- _Task item_: Copy each line of the data below exactly, leaving out pictures.

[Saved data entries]

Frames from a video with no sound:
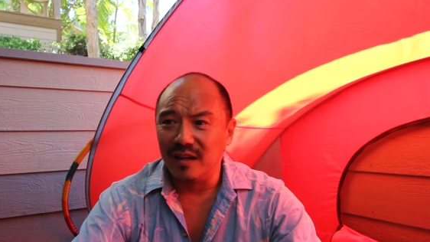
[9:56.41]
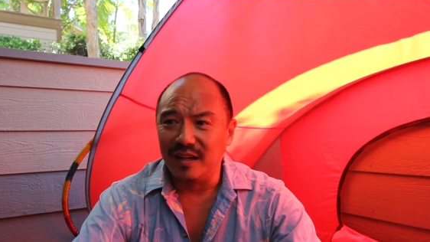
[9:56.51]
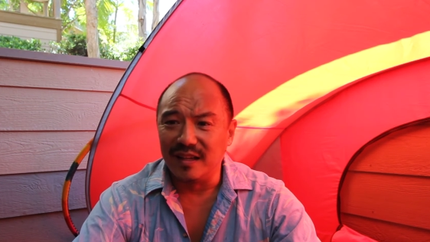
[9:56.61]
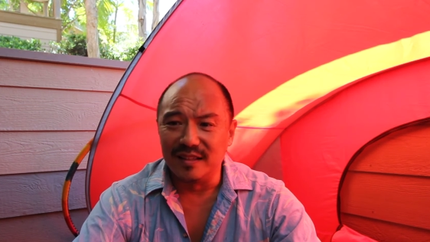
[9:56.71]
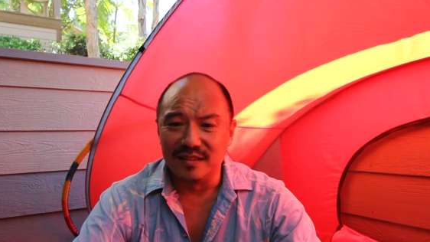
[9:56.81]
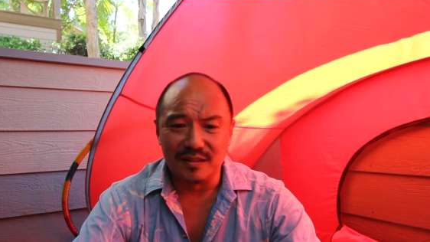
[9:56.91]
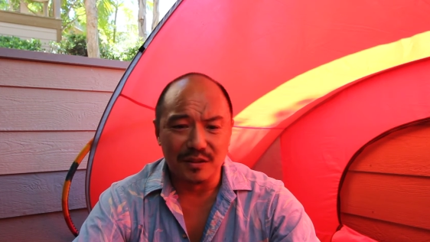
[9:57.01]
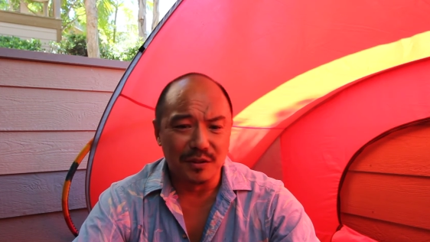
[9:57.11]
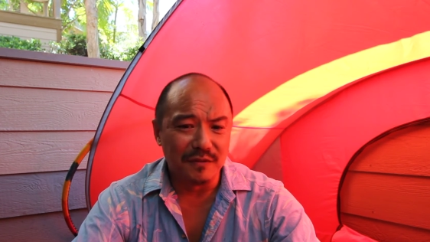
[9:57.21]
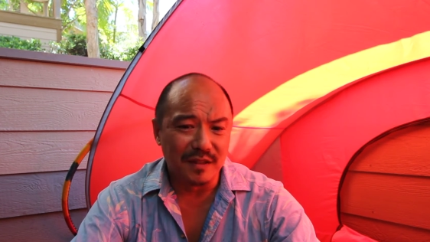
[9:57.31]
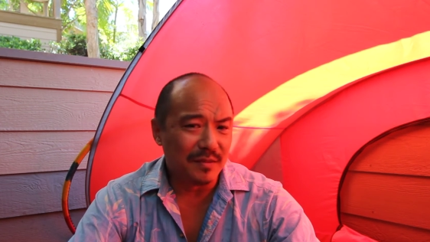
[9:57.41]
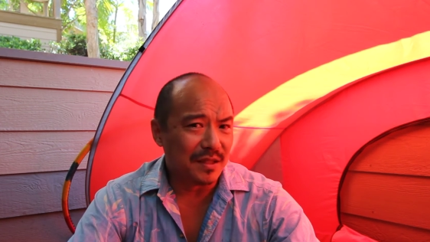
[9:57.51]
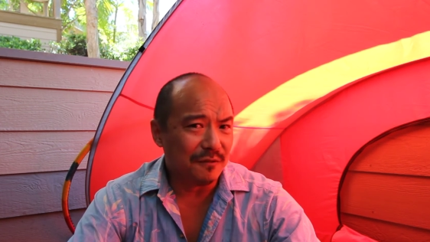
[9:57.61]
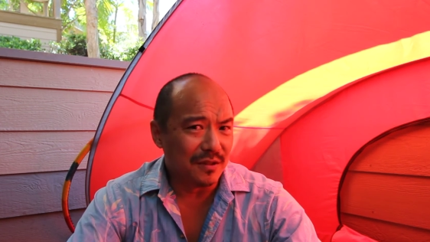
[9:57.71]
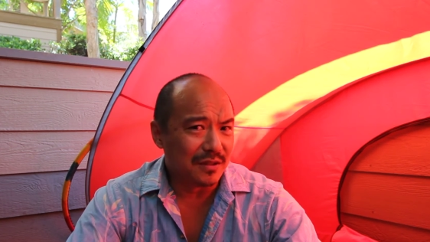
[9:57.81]
And so if
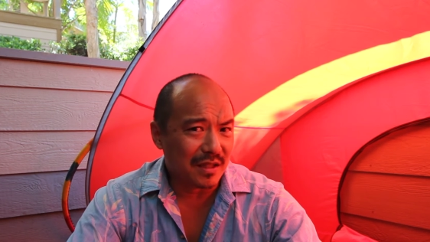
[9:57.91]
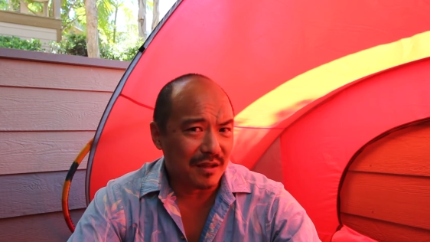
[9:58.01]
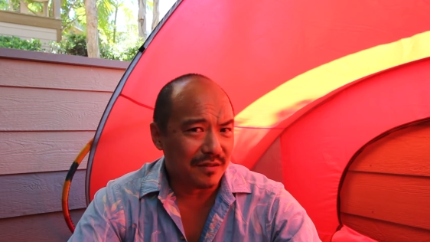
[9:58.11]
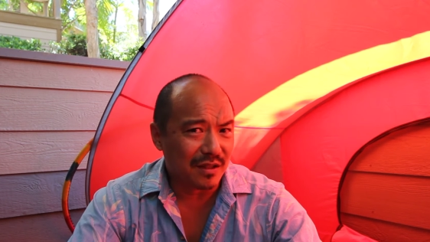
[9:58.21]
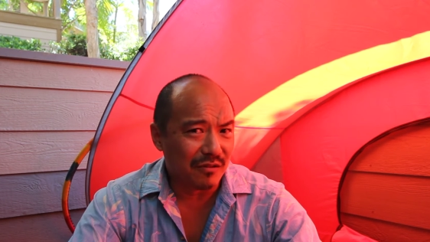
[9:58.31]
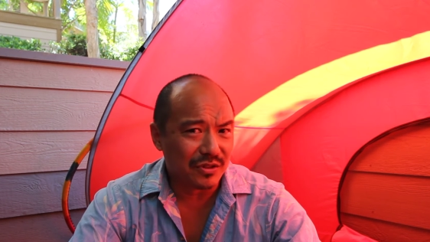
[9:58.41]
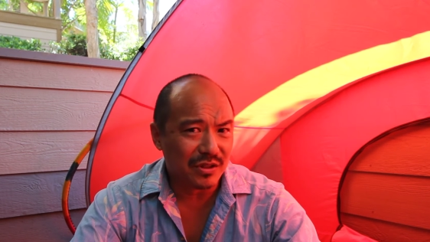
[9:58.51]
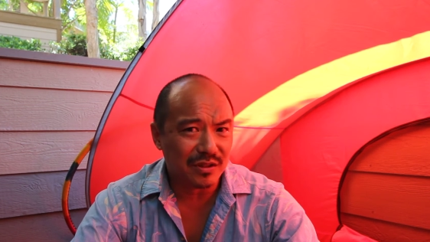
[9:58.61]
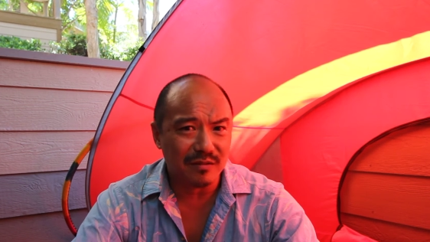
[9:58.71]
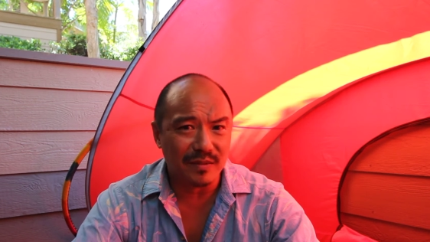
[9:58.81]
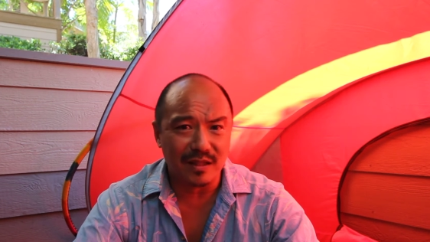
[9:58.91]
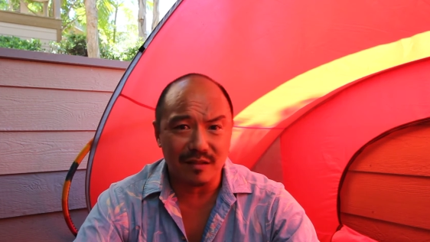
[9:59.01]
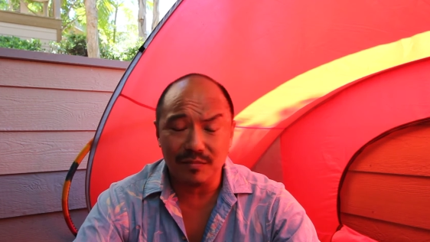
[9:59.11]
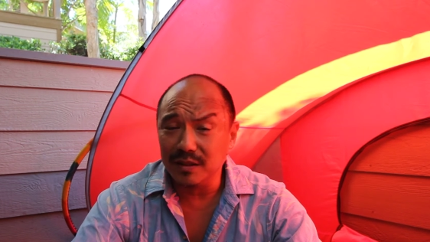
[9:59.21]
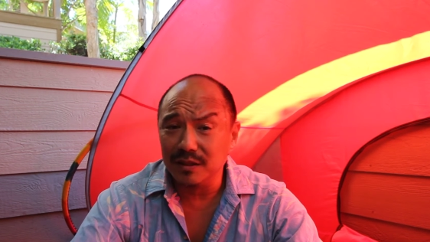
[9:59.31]
anybody feels like having a conversation about
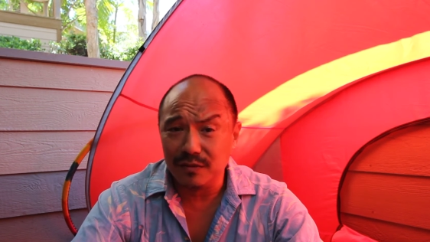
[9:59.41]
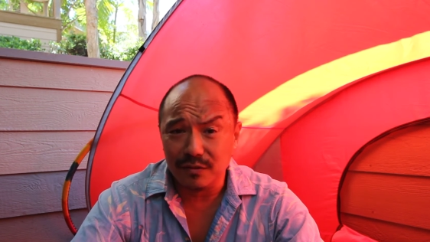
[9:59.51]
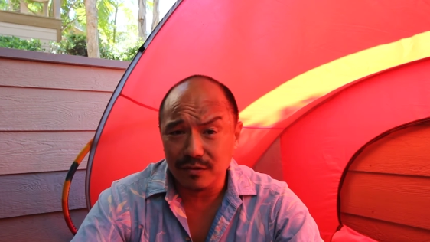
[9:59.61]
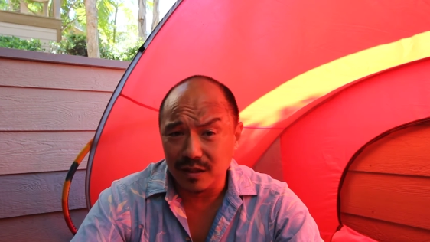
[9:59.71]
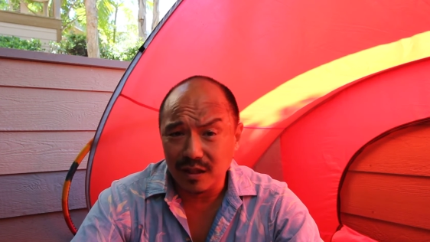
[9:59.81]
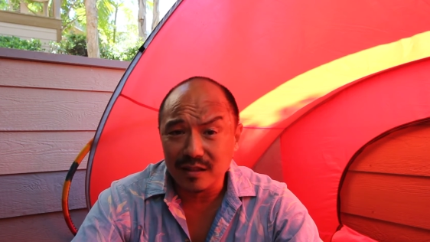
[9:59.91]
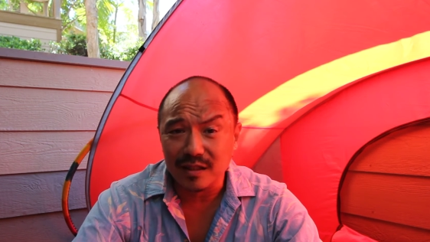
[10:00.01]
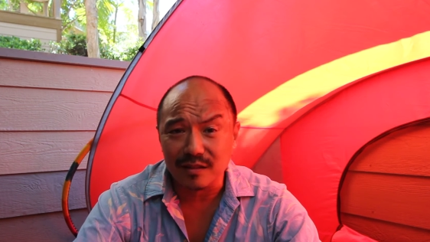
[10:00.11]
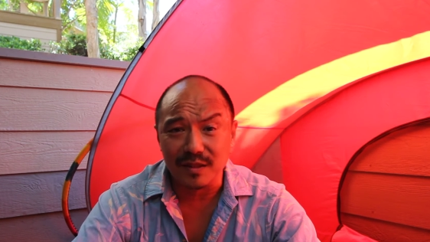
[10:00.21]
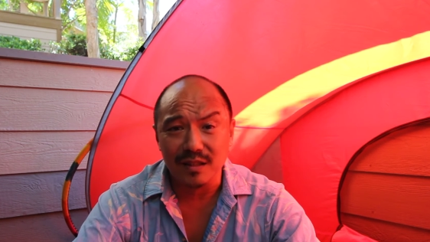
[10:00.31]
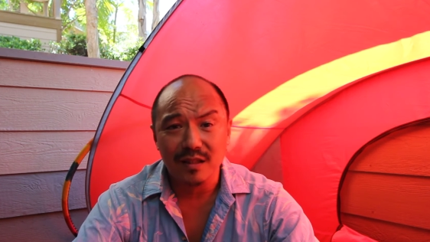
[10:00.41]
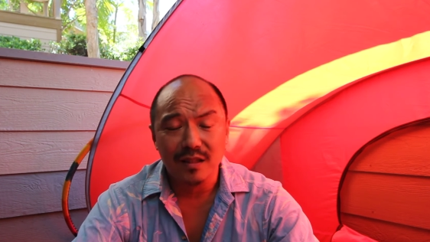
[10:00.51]
it, please feel free to contact me.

- _Solved problem_:
Frames from a video with no sound:
[9:56.41]
[9:56.51]
[9:56.61]
[9:56.71]
[9:56.81]
[9:56.91]
[9:57.01]
[9:57.11]
[9:57.21]
[9:57.31]
[9:57.41]
[9:57.51]
[9:57.61]
[9:57.71]
[9:57.81]
And so if
[9:57.91]
[9:58.01]
[9:58.11]
[9:58.21]
[9:58.31]
[9:58.41]
[9:58.51]
[9:58.61]
[9:58.71]
[9:58.81]
[9:58.91]
[9:59.01]
[9:59.11]
[9:59.21]
[9:59.31]
anybody feels like having a conversation about
[9:59.41]
[9:59.51]
[9:59.61]
[9:59.71]
[9:59.81]
[9:59.91]
[10:00.01]
[10:00.11]
[10:00.21]
[10:00.31]
[10:00.41]
[10:00.51]
it, please feel free to contact me.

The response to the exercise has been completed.